----- DATA EXCERPTS

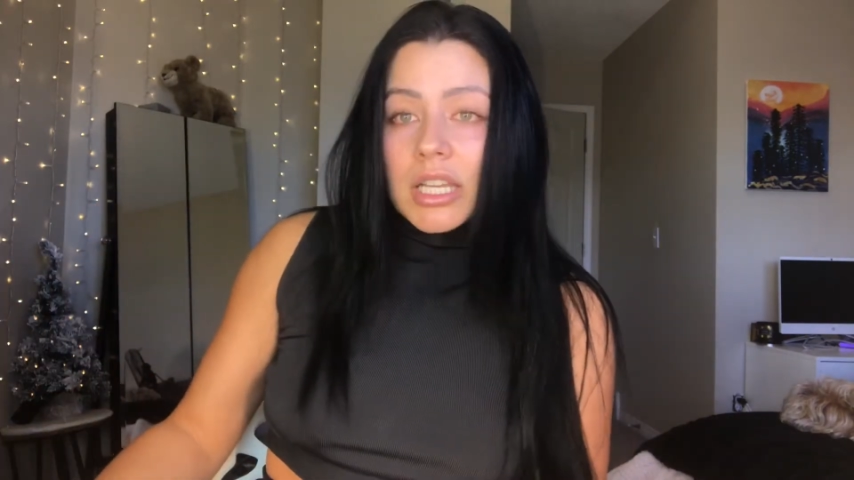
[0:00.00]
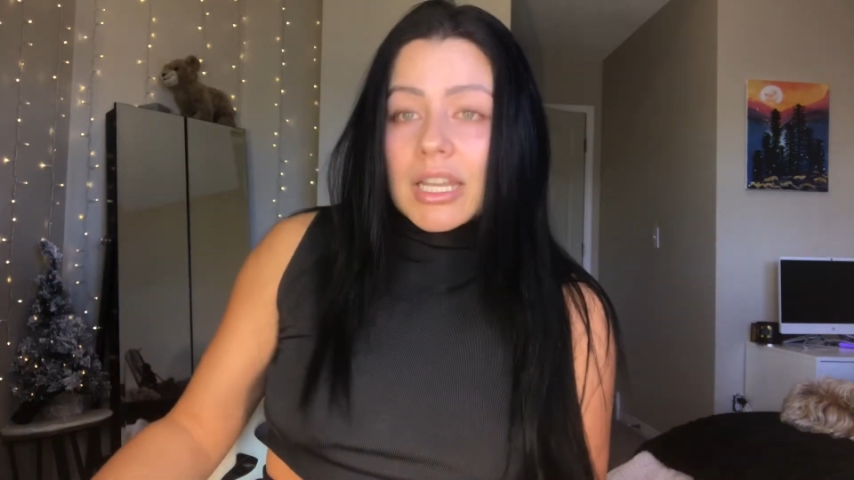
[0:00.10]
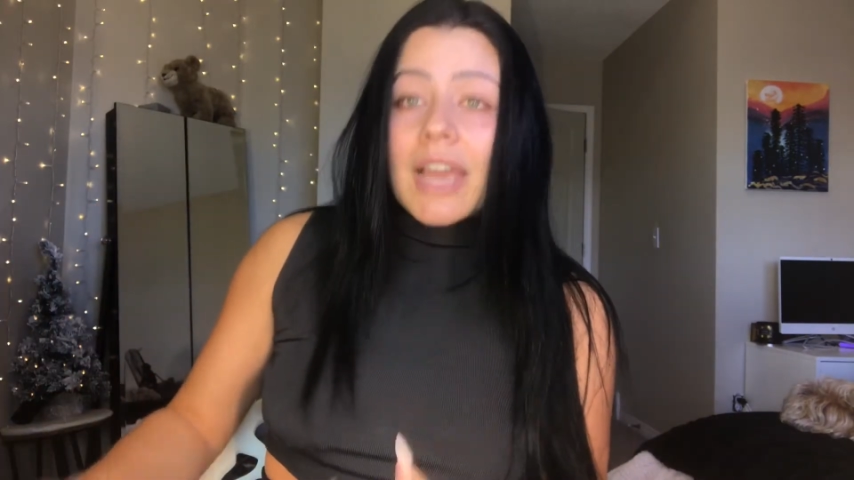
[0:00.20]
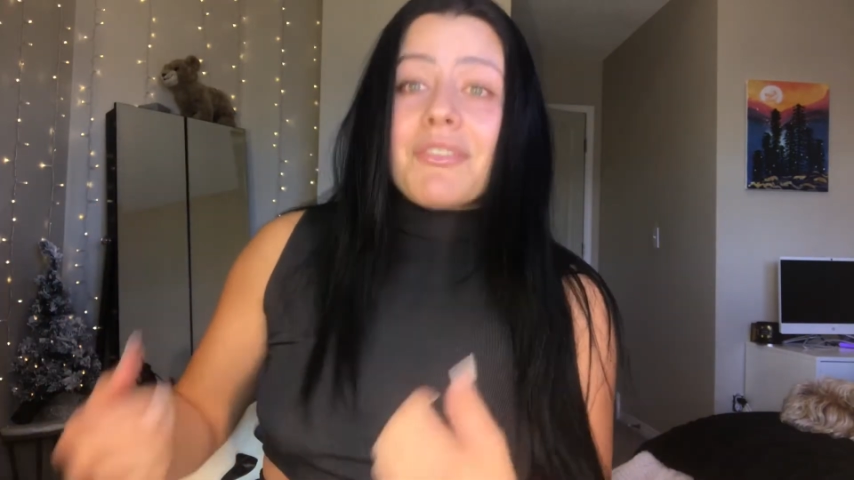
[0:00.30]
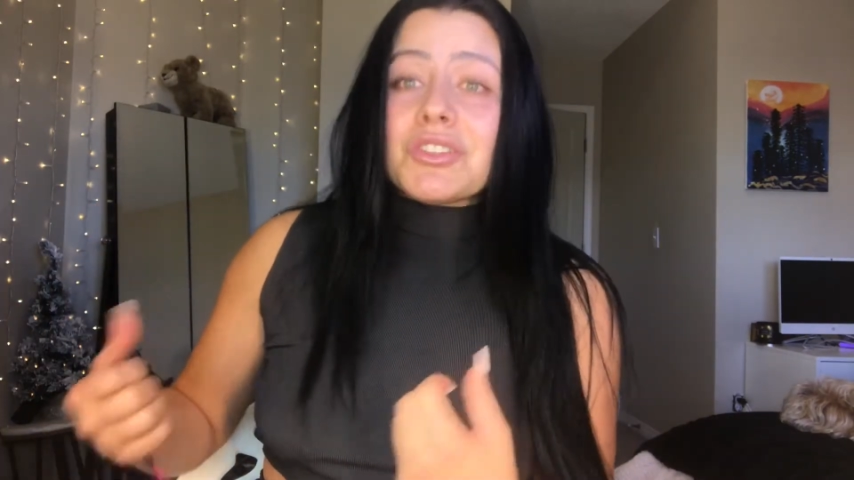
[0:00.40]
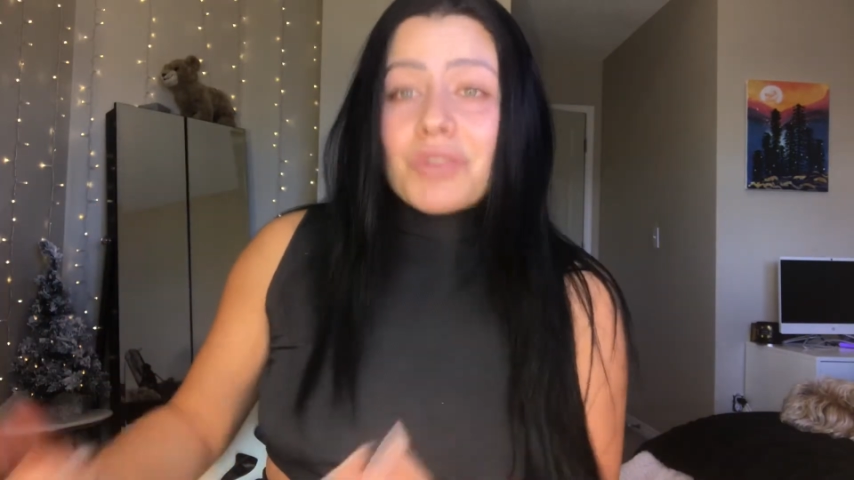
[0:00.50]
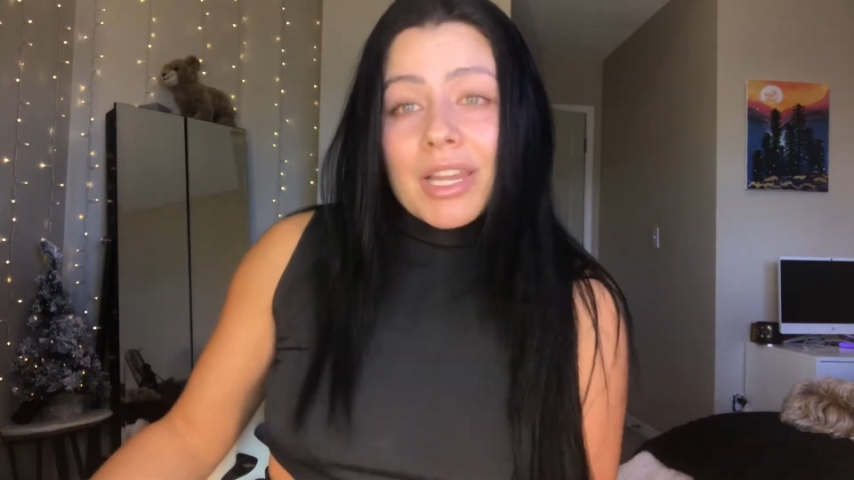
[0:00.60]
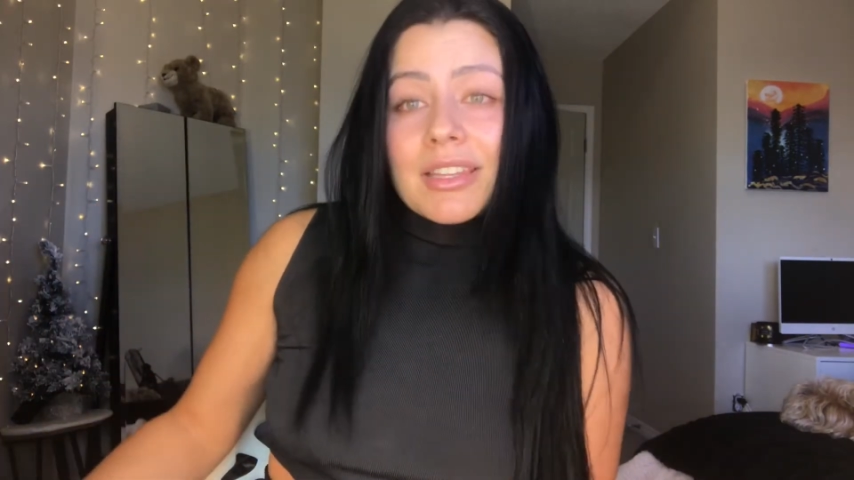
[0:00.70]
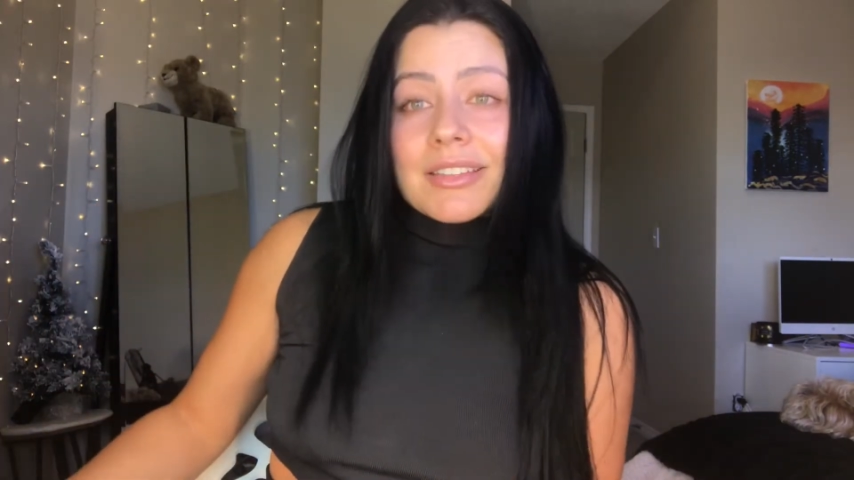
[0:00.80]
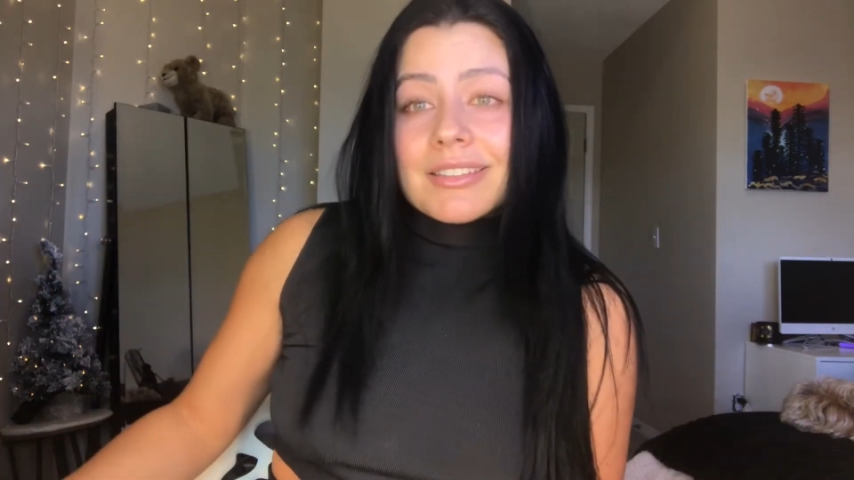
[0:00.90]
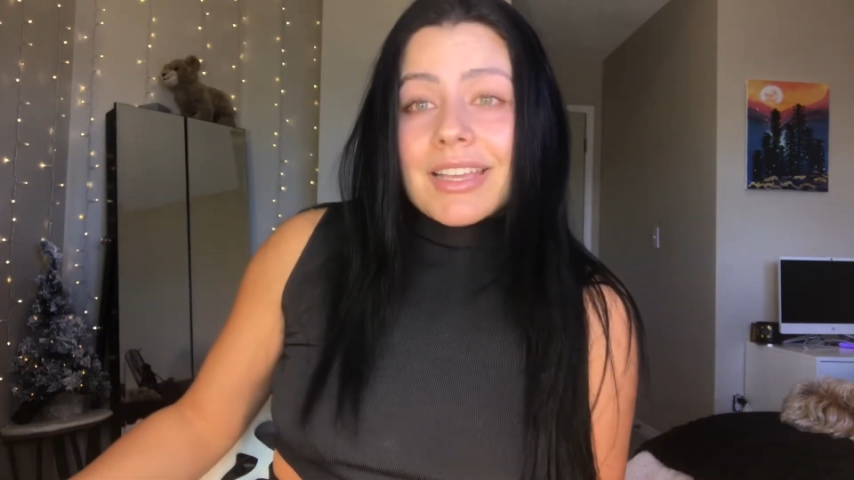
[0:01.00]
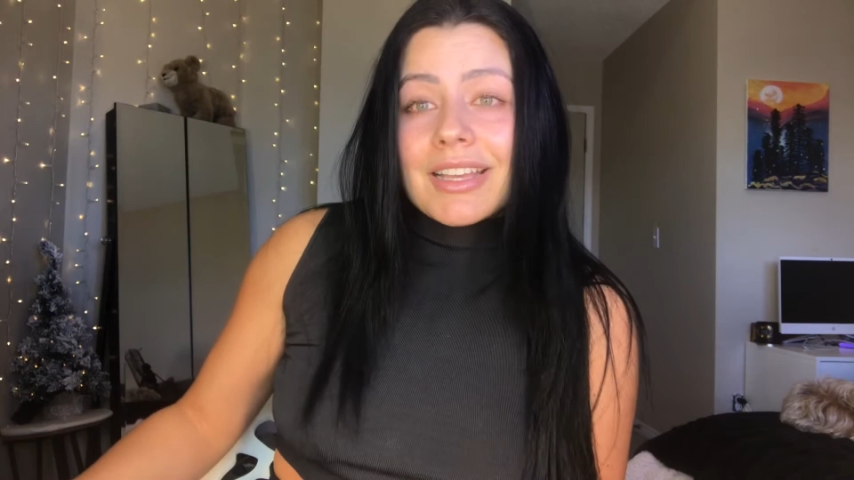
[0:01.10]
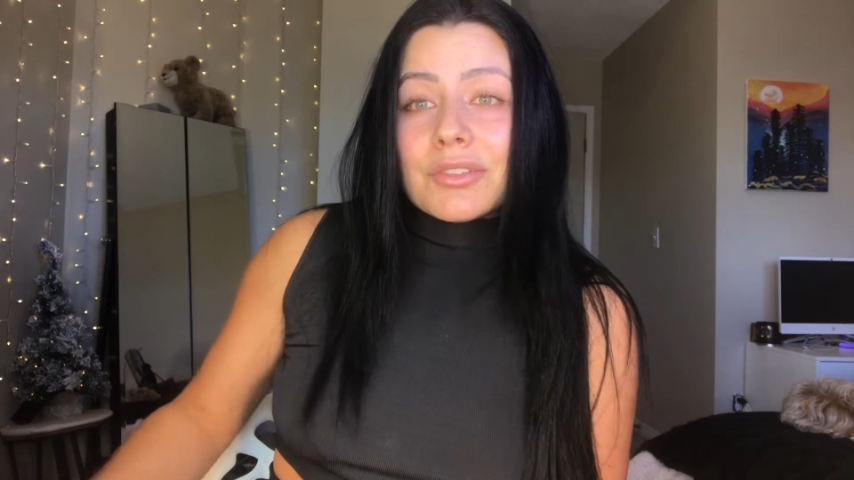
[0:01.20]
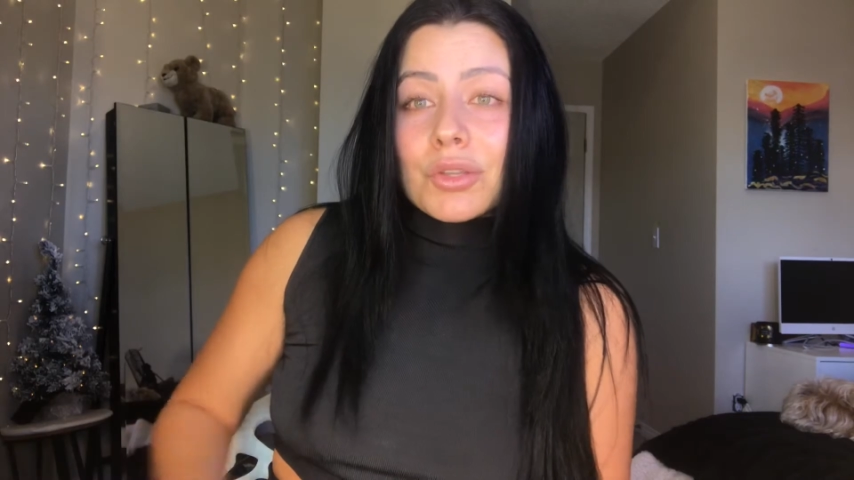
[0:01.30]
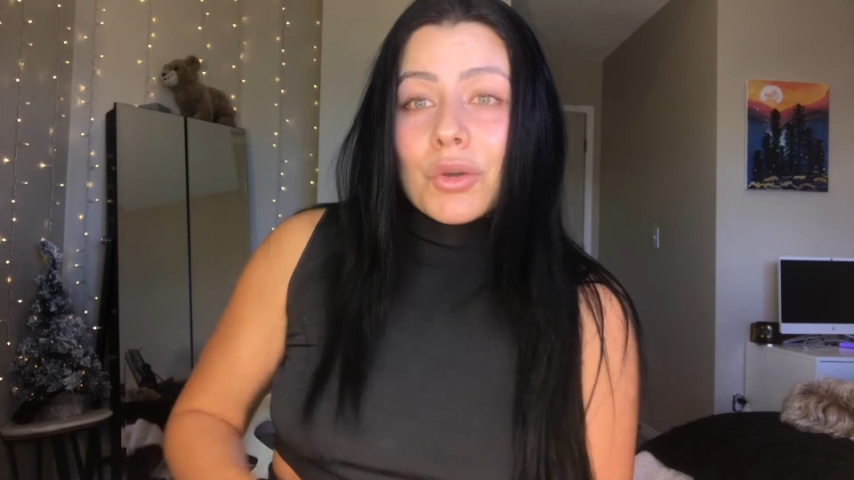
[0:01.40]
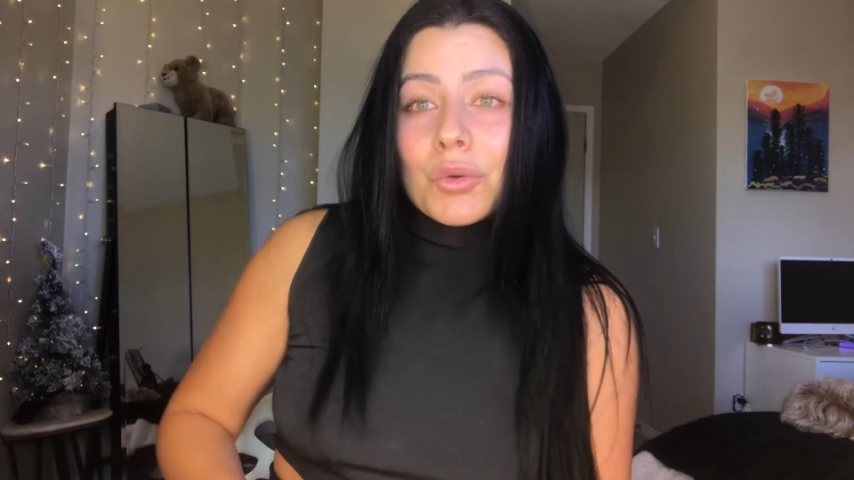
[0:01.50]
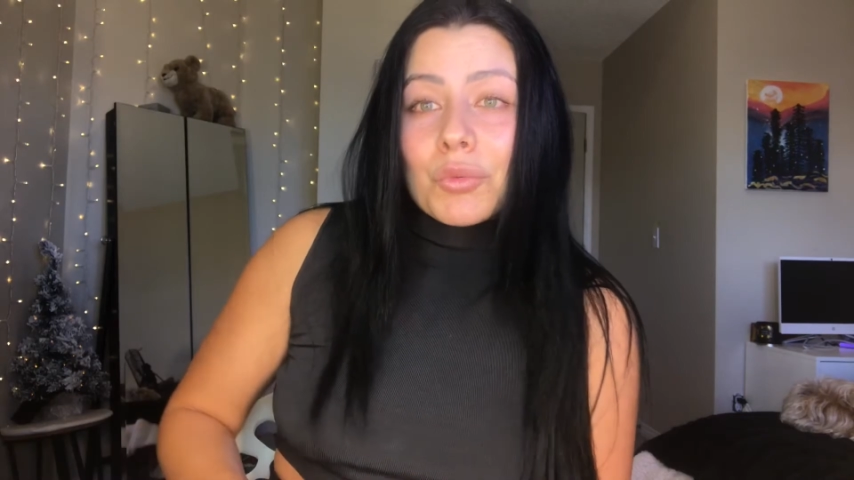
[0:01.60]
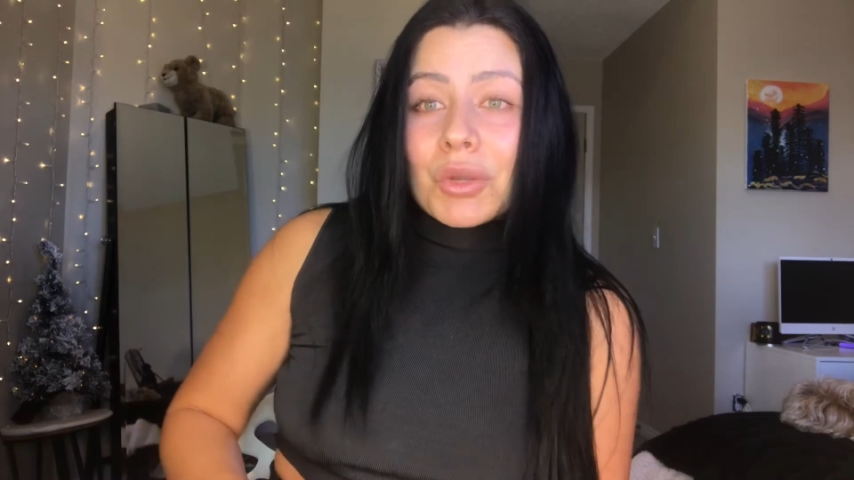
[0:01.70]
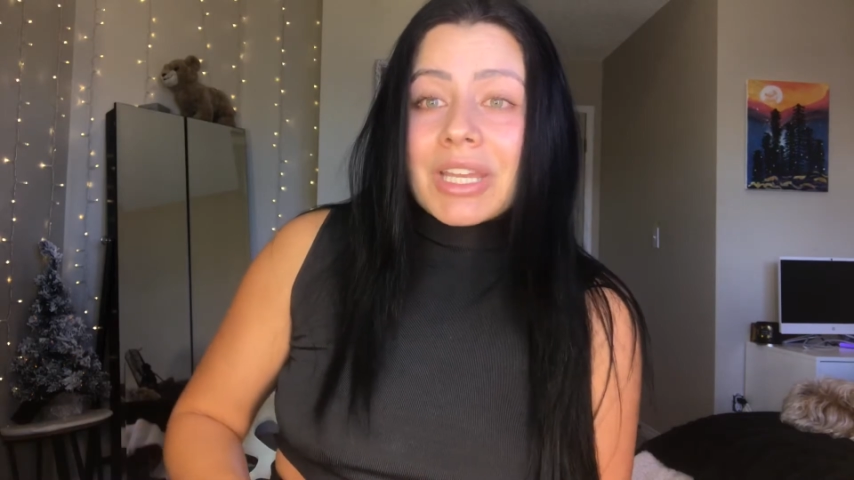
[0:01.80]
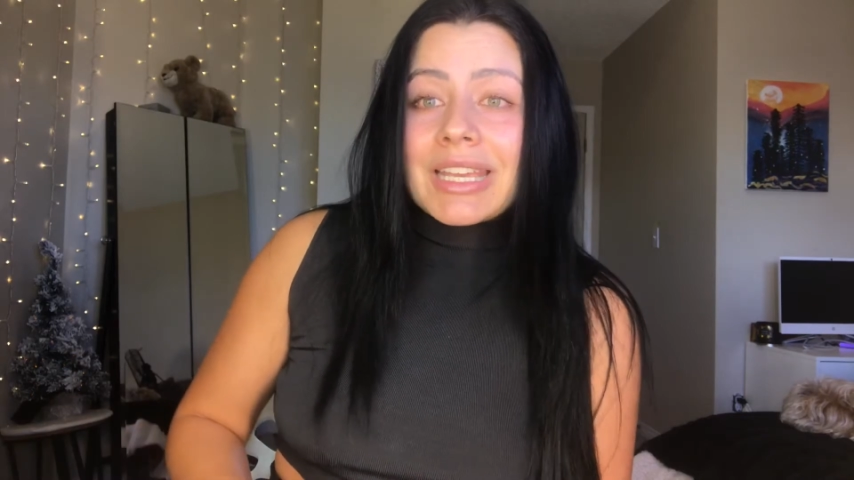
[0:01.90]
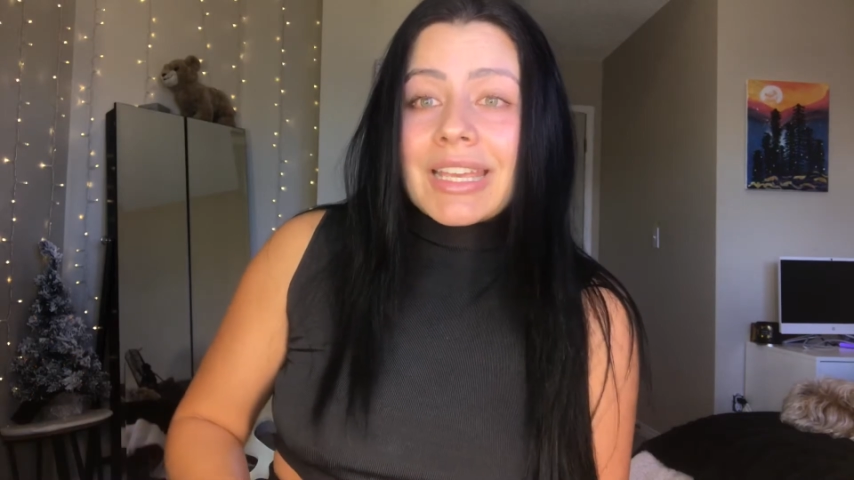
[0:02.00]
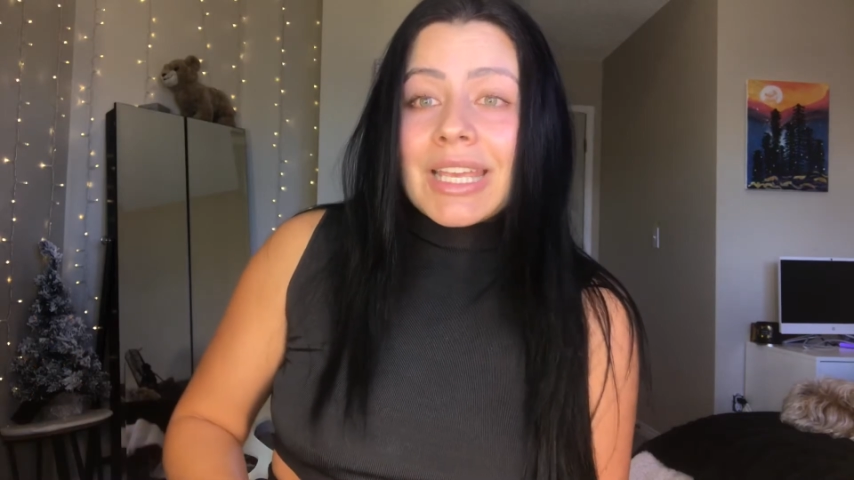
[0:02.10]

I haven't tried this yet, so we're gonna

----------

All preceding records should be duplicated verbatim, images excepted.

[0:00.00]
[0:00.10]
[0:00.20]
[0:00.30]
[0:00.40]
[0:00.50]
[0:00.60]
[0:00.70]
[0:00.80]
[0:00.90]
[0:01.00]
[0:01.10]
[0:01.20]
[0:01.30]
[0:01.40]
[0:01.50]
[0:01.60]
[0:01.70]
[0:01.80]
[0:01.90]
[0:02.00]
[0:02.10]

I haven't tried this yet, so we're gonna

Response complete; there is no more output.